Ci sono poche parole all’interno del film fra don Bosco e Maìn ma estremamente intense,
molto ben scelte e vince soprattutto questo sguardo che si scambiano.
D. –
Oggi che esempio di santità è quello di Maria Domenica Mazzarello?
R. – E’
un esempio di santità possibile, di santità direi quasi grintosa, di santità che vuol
portare avanti un progetto. Possiamo rileggerla noi adulti, e i ragazzi soprattutto,
in quest’ottica. Perciò è un esempio che ci dice che si può fare: si possono avere
idee, si possono insegnare cose ai ragazzi e soprattutto si può far sì che i ragazzi
ci seguano.
D. – Perché Maìn, la casa della felicità?
R. – Maìn è lei
e la casa della felicità è ancora lei.
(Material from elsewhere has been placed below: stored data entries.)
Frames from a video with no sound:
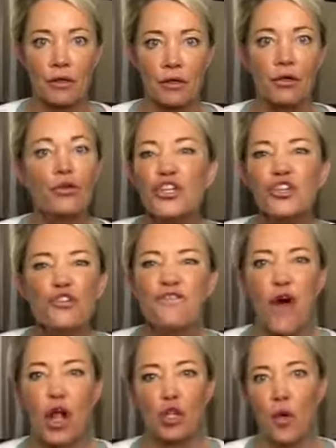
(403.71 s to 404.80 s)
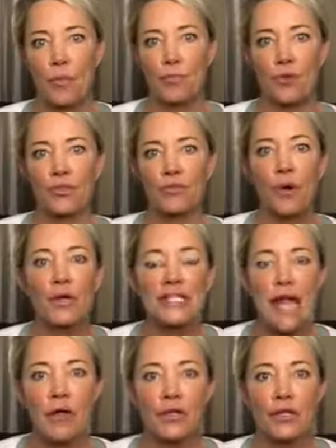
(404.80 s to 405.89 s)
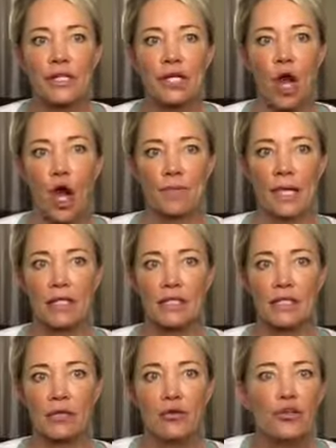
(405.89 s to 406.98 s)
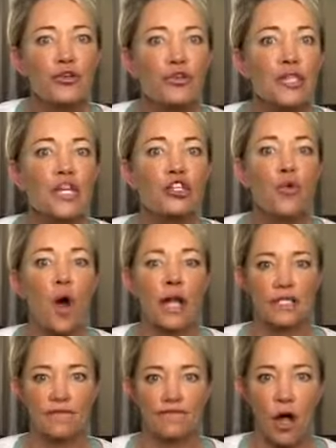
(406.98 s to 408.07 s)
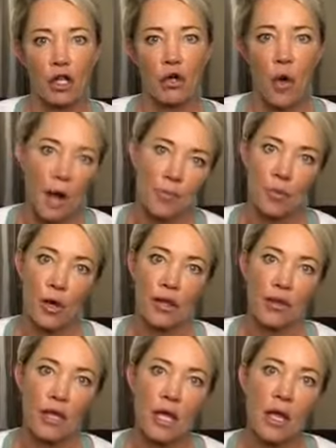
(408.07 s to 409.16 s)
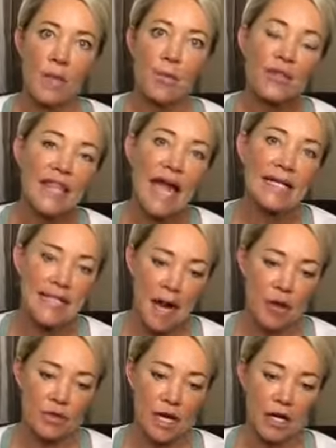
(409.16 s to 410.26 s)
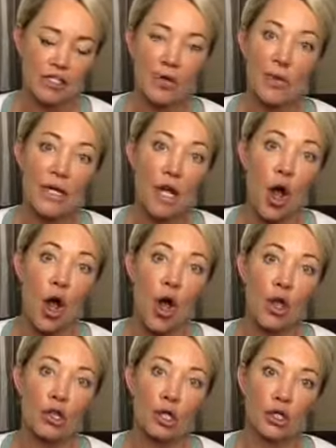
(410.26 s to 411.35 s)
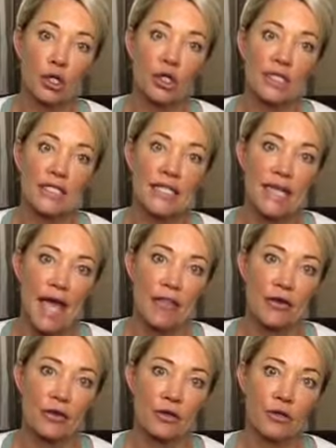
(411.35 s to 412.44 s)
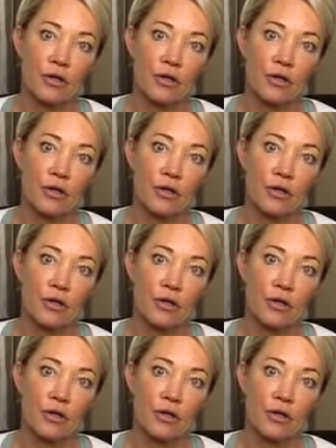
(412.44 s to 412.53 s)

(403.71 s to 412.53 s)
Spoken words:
Who do you follow up with? Throw it down there in the comments. Who do you think you ought to follow up with? Put that down there so we can all learn together.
Noi siamo casa, quando siamo accoglienza per
gli altri, quando siamo apertura, quando siamo in un certo senso reciprocità. La casa
è anche l’ambiente, certamente, un ambiente che è quello delle mura, accogliente,
bello, ma la casa è ambiente anche per quello che è il contesto: il contesto storico,
il contesto del luogo dove siamo, il contesto di città, di paese, di quartiere. La
casa della felicità. Lei diceva: “Questa è la casa dell’amore di Dio” e aveva fatto
fare un cartellone proprio sulle pareti del porticato. Oggi scrivere un titolo così
lungo sarebbe impossibile, ma c’è felicità quando c’è amore di Dio e così ho sintetizzato.
D.
– Ha un messaggio da rivolgere ai nostri ascoltatori per questo film?
R. –
Andatelo a vedere, perché vi racconterà la santità in una maniera vivace, in una maniera
curatissima, dal punto di vista dell’immagine, dell’illuminazione e della recitazione
degli attori. Un film che va visto, e non perché l’ho fatto io!